Data entries

>>

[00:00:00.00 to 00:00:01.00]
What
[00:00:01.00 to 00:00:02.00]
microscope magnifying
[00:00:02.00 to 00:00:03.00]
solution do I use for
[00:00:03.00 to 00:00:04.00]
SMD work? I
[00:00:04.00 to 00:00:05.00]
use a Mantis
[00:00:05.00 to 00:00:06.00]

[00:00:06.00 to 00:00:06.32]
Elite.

<<
>>

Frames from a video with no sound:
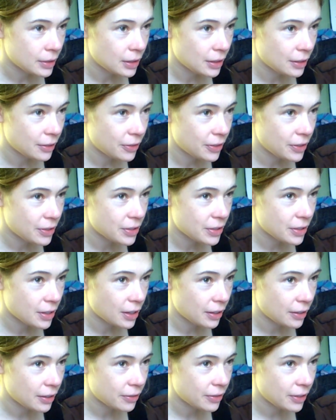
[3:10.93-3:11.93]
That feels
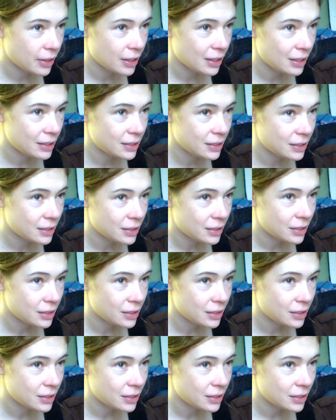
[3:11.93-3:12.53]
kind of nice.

<<

- WHAT TO DO:
All that should be written out is the stretch of lines above between the one holding "[00:00:00.00 to 00:00:01.00]" and the one holding "[00:00:05.00 to 00:00:06.00]", inclusive, exactly as given.

- PROBLEM SOLUTION:
[00:00:00.00 to 00:00:01.00]
What
[00:00:01.00 to 00:00:02.00]
microscope magnifying
[00:00:02.00 to 00:00:03.00]
solution do I use for
[00:00:03.00 to 00:00:04.00]
SMD work? I
[00:00:04.00 to 00:00:05.00]
use a Mantis
[00:00:05.00 to 00:00:06.00]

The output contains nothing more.